The head office, principal address and records office of the Company are located at 700 West Pender Street, Suite 203, Vancouver, British Columbia, Canada, V6C 1G8. The Company's registered address is 2500 Park Place, 666 Burrard Street, Vancouver, British Columbia, Canada, V6C 2X8.
These consolidated financial statements have been prepared on the assumption that the Company and its subsidiaries will continue as a going concern, meaning it will continue in operation for the foreseeable future and will be able to realize assets and discharge liabilities in the ordinary course of operations. As at December 31, 2023, the Company's accumulated deficit was $60,938,435, the Company had not advanced its mineral properties to commercial production and the Company has no other source of revenue from its operations. The Company's continuation as a going concern is dependent upon the successful results from its mineral property exploration activities and its ability to attain profitable operations and generate funds there from and/or raise equity capital or borrowings sufficient to meet current and future obligations. These material uncertainties may cast significant doubt upon the Company's ability to continue as a going concern. As at December 31, 2023, the Company had working capital of $1,366,721, giving the Company the ability to meet current obligations.
The Company's business may be affected by changes in political and market conditions, such as interest rates, availability of credit, inflation rates, changes in laws, and national and international circumstances. Recent regional conflicts and potential economic global challenges such as the risk of higher inflation and energy crises, may create further uncertainty and risk with respect to the prospects of the Company's business. - Material accounting policies and basis of preparation
These consolidated financial statements were authorized for issue on April 23, 2024 by the directors of the Company.
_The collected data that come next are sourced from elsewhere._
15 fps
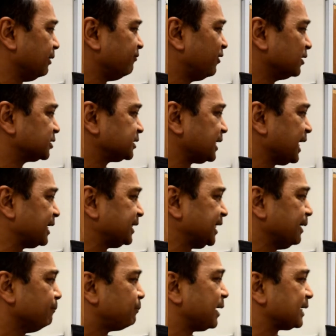functions, and
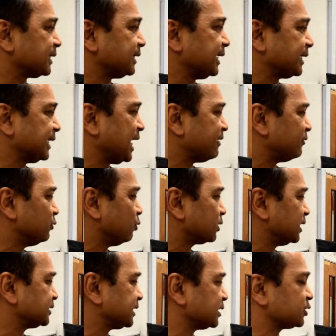the impact that they can have on
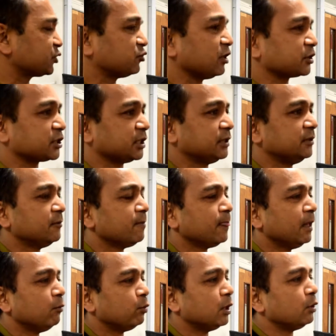organisation structure.
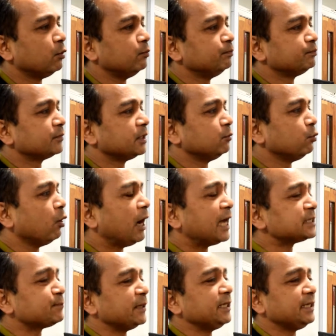Well, what
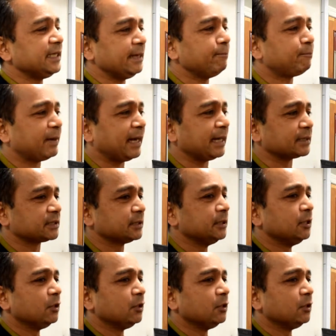has been the impact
Statement of compliance with International Financial Reporting Standards
The consolidated financial statements of the Company comply with IFRS Accounting Standards
("IFRS") as issued by the International Accounting Standards Board ("IASB").
Basis of preparation
The consolidated financial statements of the Company have been prepared on an accrual basis and are based on historical costs, modified where applicable. The consolidated financial statements are presented in Canadian dollars unless otherwise noted.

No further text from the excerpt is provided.